For better or for worse, upmarket restaurants in Greece mostly serve Real Greek food. If Creative Greek restaurants in Greece offering creative cuisine are to serve moussaka, then this has to be either in the shape of a minced meat and eggplant liquid poured into a martini glass or mixed with liquid nitrogen and morphed into ice cream. Greek chefs, for better or for worse, have fallen prey to the charms of molecular cuisine. New Greek cuisine is the inevitable fashion in Greece as nueva cocina has been in Spain and new Nordic cuisine in Denmark. An endless array of young Greek chefs who apply the techniques of molecular cuisine onto traditional recipes straight from their grandmothers’ recipe books flowed out of the kitchens of an older generation of New Greek cuisine chefs. Contemporary Greek cooking has taken the standard Greek recipes and fused them with exotic ingredients, turned them inside out, deconstructed them, foamed them, freeze dried them and spherified them, giving a definitely new form of Real Greek food.

In addition to Creative Greek cuisine restaurants, there has also been an explosion of Modern Greek restaurants in Greece. First of all, they are bistro-like restaurants, where young chefs create their own revolution by serving Greek food in a more recognizable form. There, moussaka is just moussaka, but the difference between these “bistros” and traditional Greek taverns is that in the former there is greater gastronomic sensitivity. Ingredients from the rich terroir of Greece are well sourced and there is precision in cooking. As for the wine, instead of the ubiquitous retsina of the past, superb barrique wines from Santorini, Nemea or Amynteo are served in proper glasses.

It is also worth mentioning that a great number of “neotaverns” have appeared in recent years, especially in Athens. These “modern Greek restaurants” not only try to recreate the atmosphere of the old taverns (whose number has alas been waning) in an “authentic manner” but also attempt to reproduce the flavour and the aroma of tavern food, ouzo and retsina included.

The most recent trend in modern Greek restaurants is their welcome discovery of local cuisine.

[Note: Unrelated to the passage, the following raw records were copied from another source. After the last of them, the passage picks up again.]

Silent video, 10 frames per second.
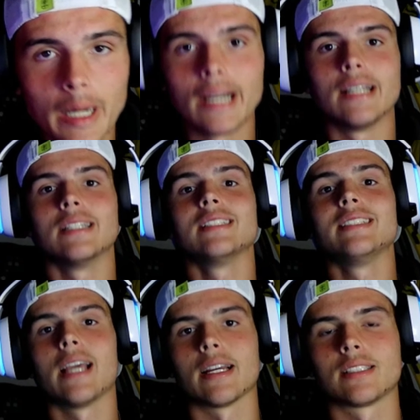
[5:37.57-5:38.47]
But
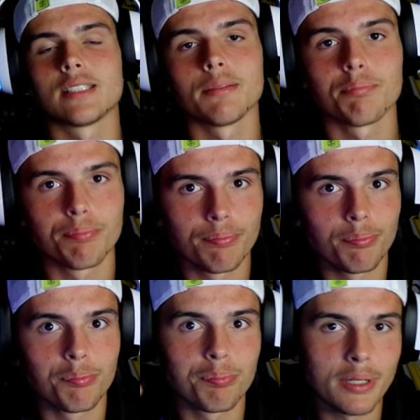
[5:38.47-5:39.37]
yes,
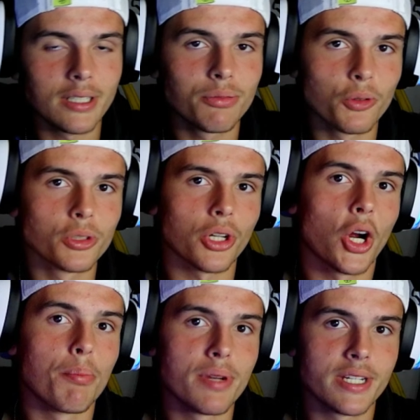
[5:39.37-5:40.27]
beast
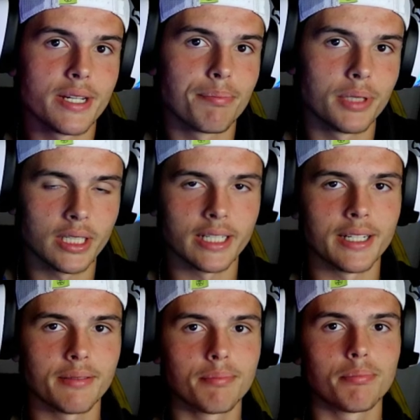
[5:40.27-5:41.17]
fruits are
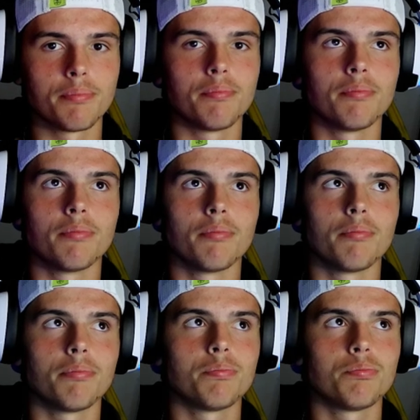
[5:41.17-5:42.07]
manipulating
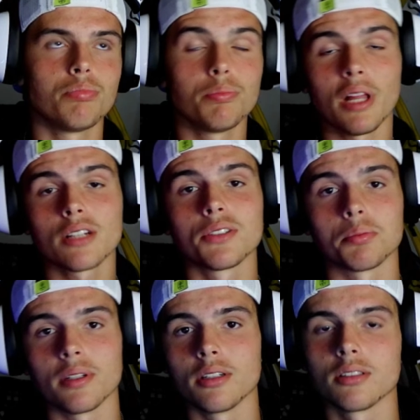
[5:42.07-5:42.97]
Blox
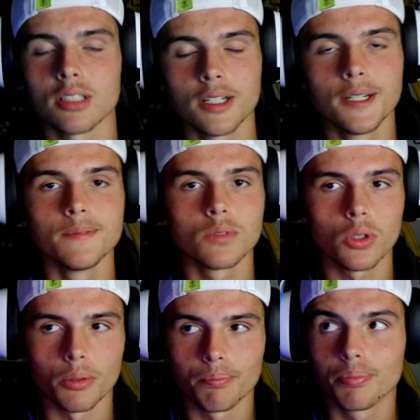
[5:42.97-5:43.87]
Fruit players,
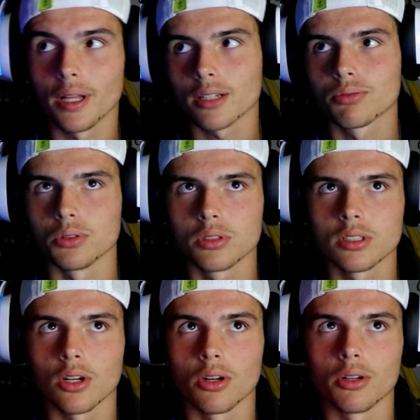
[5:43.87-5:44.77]
or Blox
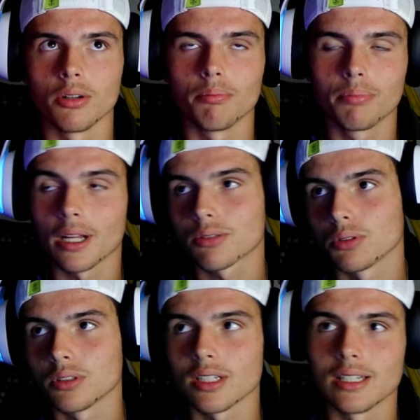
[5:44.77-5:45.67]
Fruits are
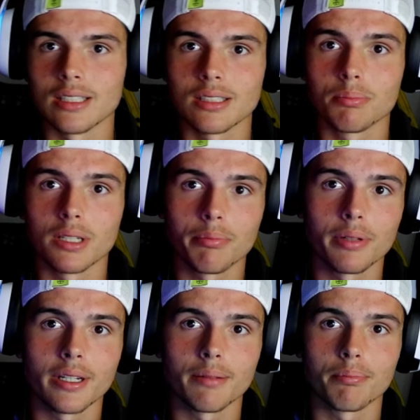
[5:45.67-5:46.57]
Blox Fruits is
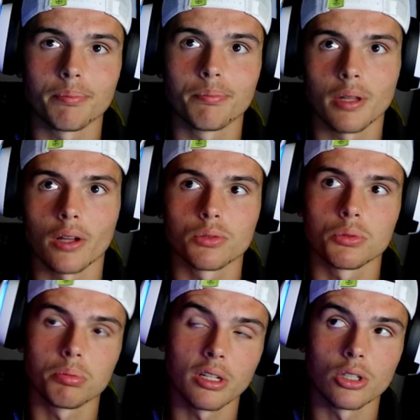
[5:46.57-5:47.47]
manipulating Blox
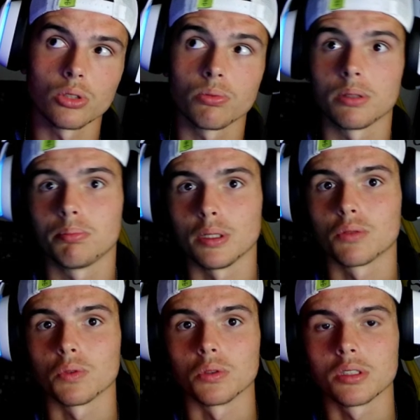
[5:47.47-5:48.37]
Fruits players with
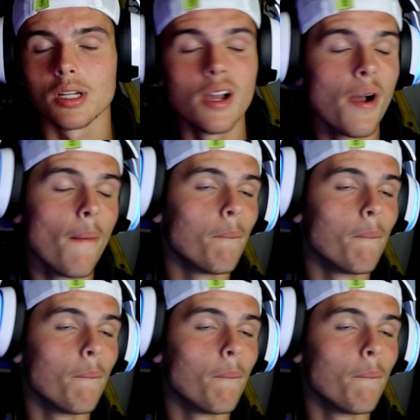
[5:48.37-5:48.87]
beast fruits.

People in the cities are going back to their roots by rediscovering the glorious gastronomy of Crete, Chios, Lemnos and the Peloponnese, a multifaceted cuisine that is based on local ingredients and a mix of recipes that reflects the turbulent history of Greece.

Whether it is in taverns or bistros, in local or “New Greek cuisine” restaurants, Greeks are becoming more conscious of their gastronomic heritage and this has created a food culture which the tourists may find more appealing than eating hummus in Plaka.